Quote the entries in full, character for character, without their images.
--- SOURCE DATA Enclosed Below ---
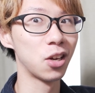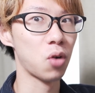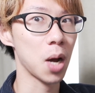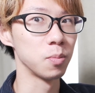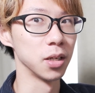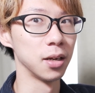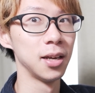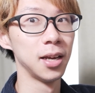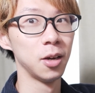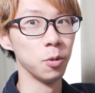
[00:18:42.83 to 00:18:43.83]
cropped in
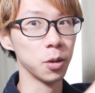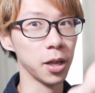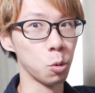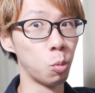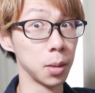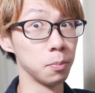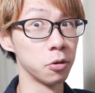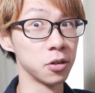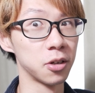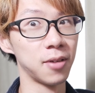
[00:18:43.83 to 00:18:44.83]
with like white
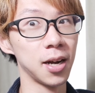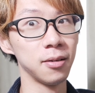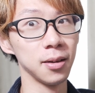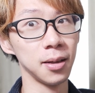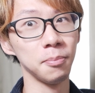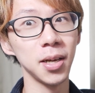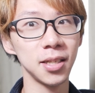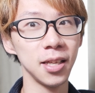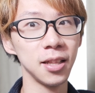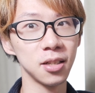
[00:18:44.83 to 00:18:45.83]
borders around, and you might
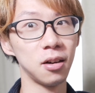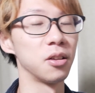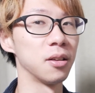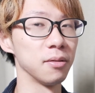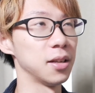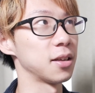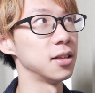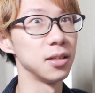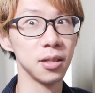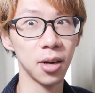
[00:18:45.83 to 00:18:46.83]
see this on like
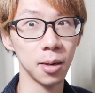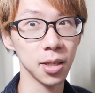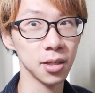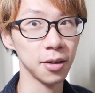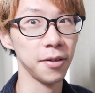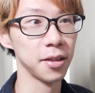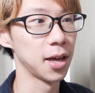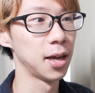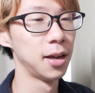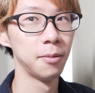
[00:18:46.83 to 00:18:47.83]
Instagrams and stuff like
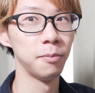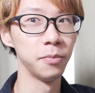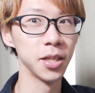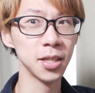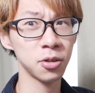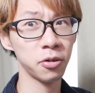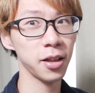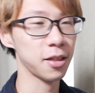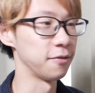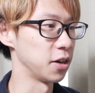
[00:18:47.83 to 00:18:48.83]
that. This is sort of
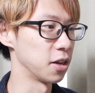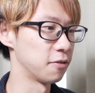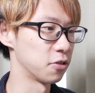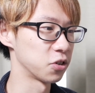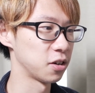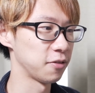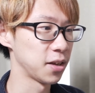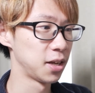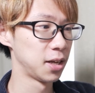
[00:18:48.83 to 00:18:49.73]
like the video version of it.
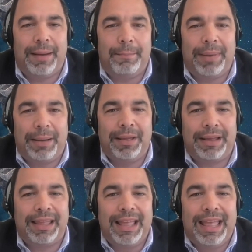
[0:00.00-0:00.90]
public.
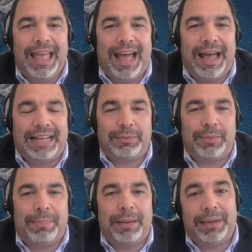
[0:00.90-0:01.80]
As it
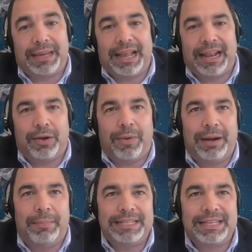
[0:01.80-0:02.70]
went public and got
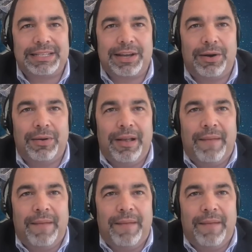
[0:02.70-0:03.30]
acquired by Cisco.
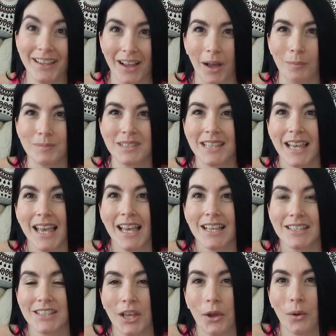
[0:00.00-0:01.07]
the gums.
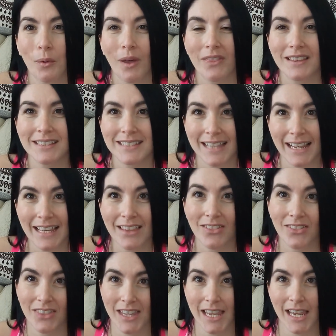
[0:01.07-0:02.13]
So the
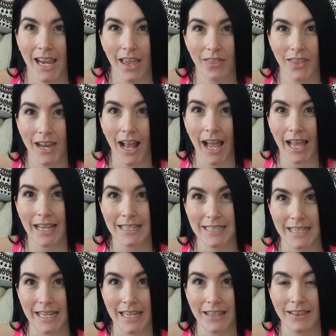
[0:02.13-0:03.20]
second thing that I
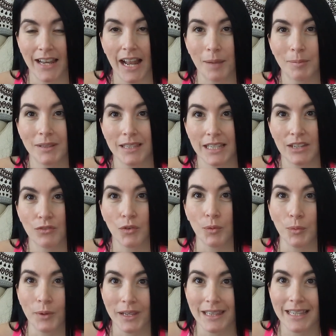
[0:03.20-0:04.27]
did that I believe
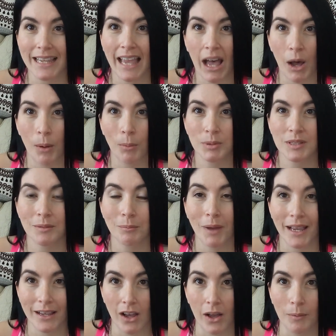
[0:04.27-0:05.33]
really helped
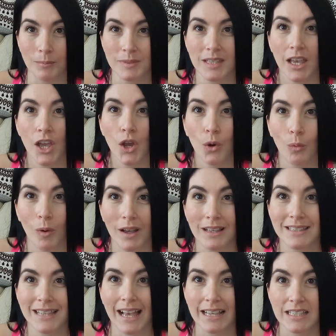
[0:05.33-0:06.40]
my gums
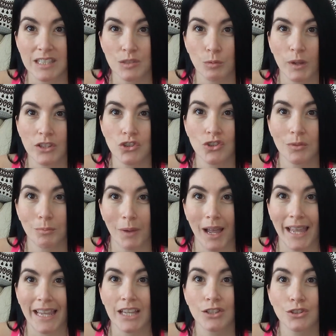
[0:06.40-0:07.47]
was I switched
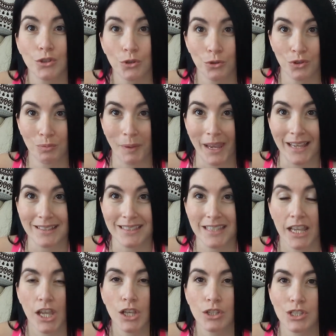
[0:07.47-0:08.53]
my toothpaste.
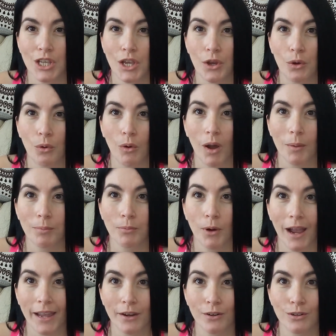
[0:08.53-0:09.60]
So
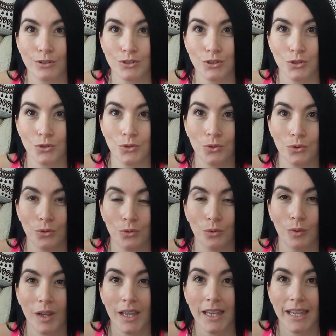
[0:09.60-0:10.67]
prior
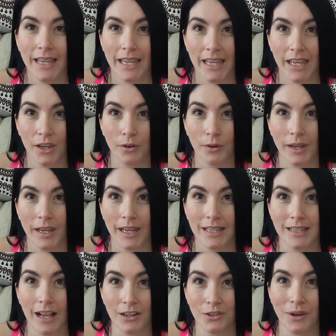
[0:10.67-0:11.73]
to hearing
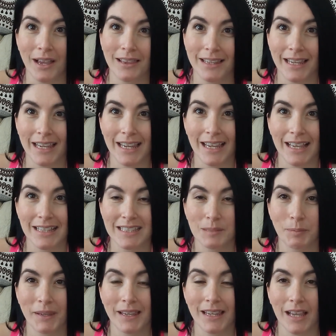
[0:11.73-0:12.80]
Dr. Ellie
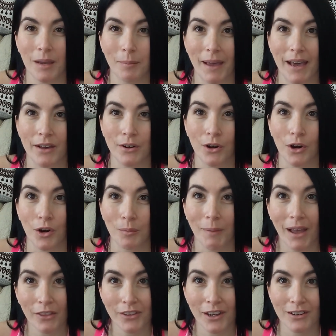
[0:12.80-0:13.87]
speak about her
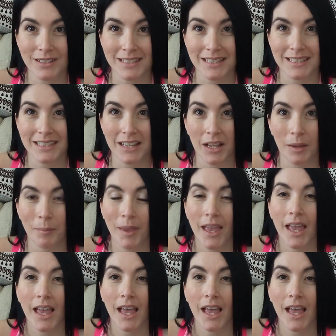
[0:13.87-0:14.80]
mouth care system,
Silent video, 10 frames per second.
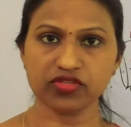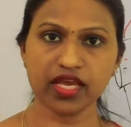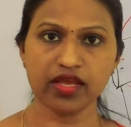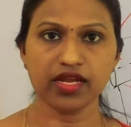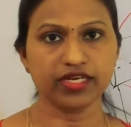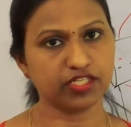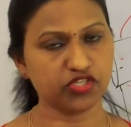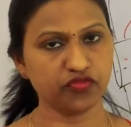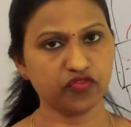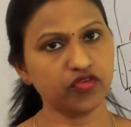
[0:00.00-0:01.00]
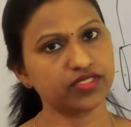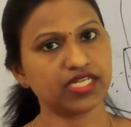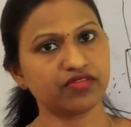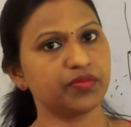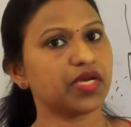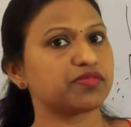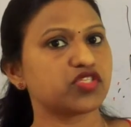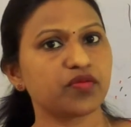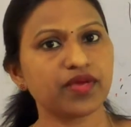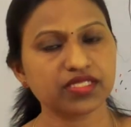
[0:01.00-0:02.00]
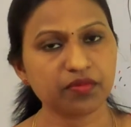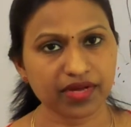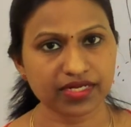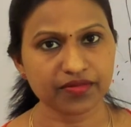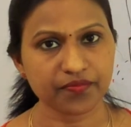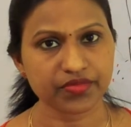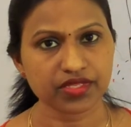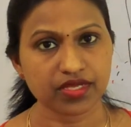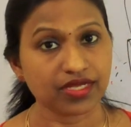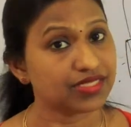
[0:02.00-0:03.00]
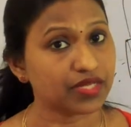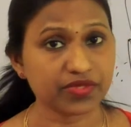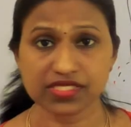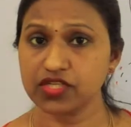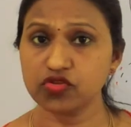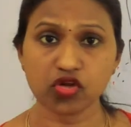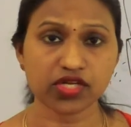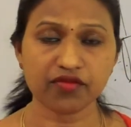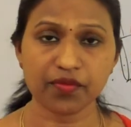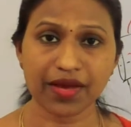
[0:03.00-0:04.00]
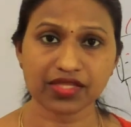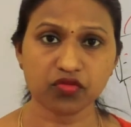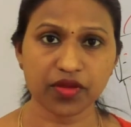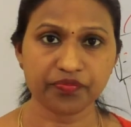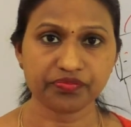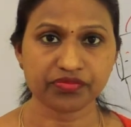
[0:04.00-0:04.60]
the tissue fluid that will be absorbed by the blood. That means they do not have a pathway.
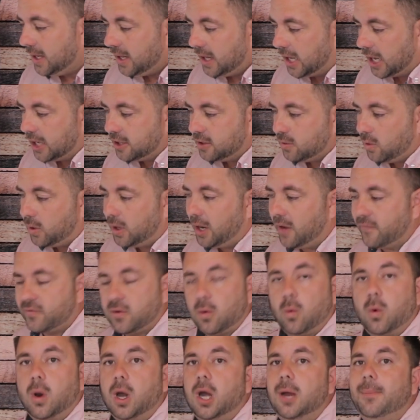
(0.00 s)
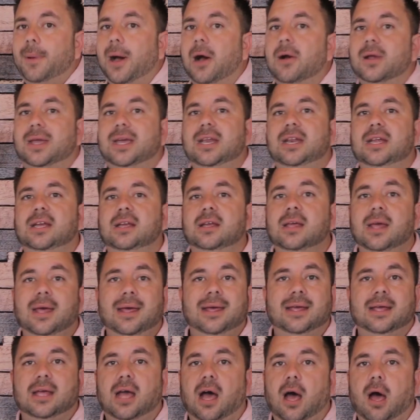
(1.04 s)
and you won't have to worry about getting
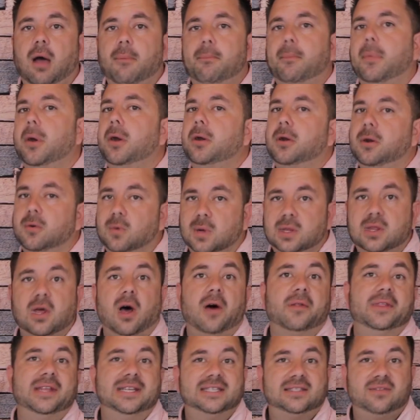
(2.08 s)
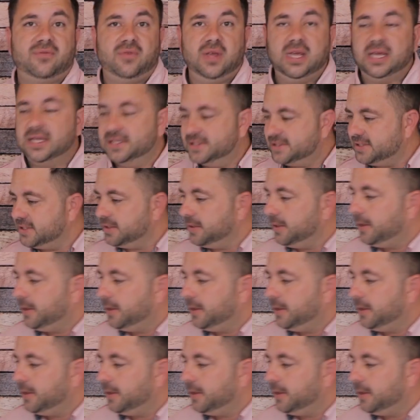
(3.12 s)
murdered with all these fees.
--- End of Enclosed SOURCE DATA ---
--- OUTPUT FOR THIS TASK ---
[00:18:42.83 to 00:18:43.83]
cropped in
[00:18:43.83 to 00:18:44.83]
with like white
[00:18:44.83 to 00:18:45.83]
borders around, and you might
[00:18:45.83 to 00:18:46.83]
see this on like
[00:18:46.83 to 00:18:47.83]
Instagrams and stuff like
[00:18:47.83 to 00:18:48.83]
that. This is sort of
[00:18:48.83 to 00:18:49.73]
like the video version of it.
[0:00.00-0:00.90]
public.
[0:00.90-0:01.80]
As it
[0:01.80-0:02.70]
went public and got
[0:02.70-0:03.30]
acquired by Cisco.
[0:00.00-0:01.07]
the gums.
[0:01.07-0:02.13]
So the
[0:02.13-0:03.20]
second thing that I
[0:03.20-0:04.27]
did that I believe
[0:04.27-0:05.33]
really helped
[0:05.33-0:06.40]
my gums
[0:06.40-0:07.47]
was I switched
[0:07.47-0:08.53]
my toothpaste.
[0:08.53-0:09.60]
So
[0:09.60-0:10.67]
prior
[0:10.67-0:11.73]
to hearing
[0:11.73-0:12.80]
Dr. Ellie
[0:12.80-0:13.87]
speak about her
[0:13.87-0:14.80]
mouth care system,
Silent video, 10 frames per second.
[0:00.00-0:01.00]
[0:01.00-0:02.00]
[0:02.00-0:03.00]
[0:03.00-0:04.00]
[0:04.00-0:04.60]
the tissue fluid that will be absorbed by the blood. That means they do not have a pathway.
(0.00 s)
(1.04 s)
and you won't have to worry about getting
(2.08 s)
(3.12 s)
murdered with all these fees.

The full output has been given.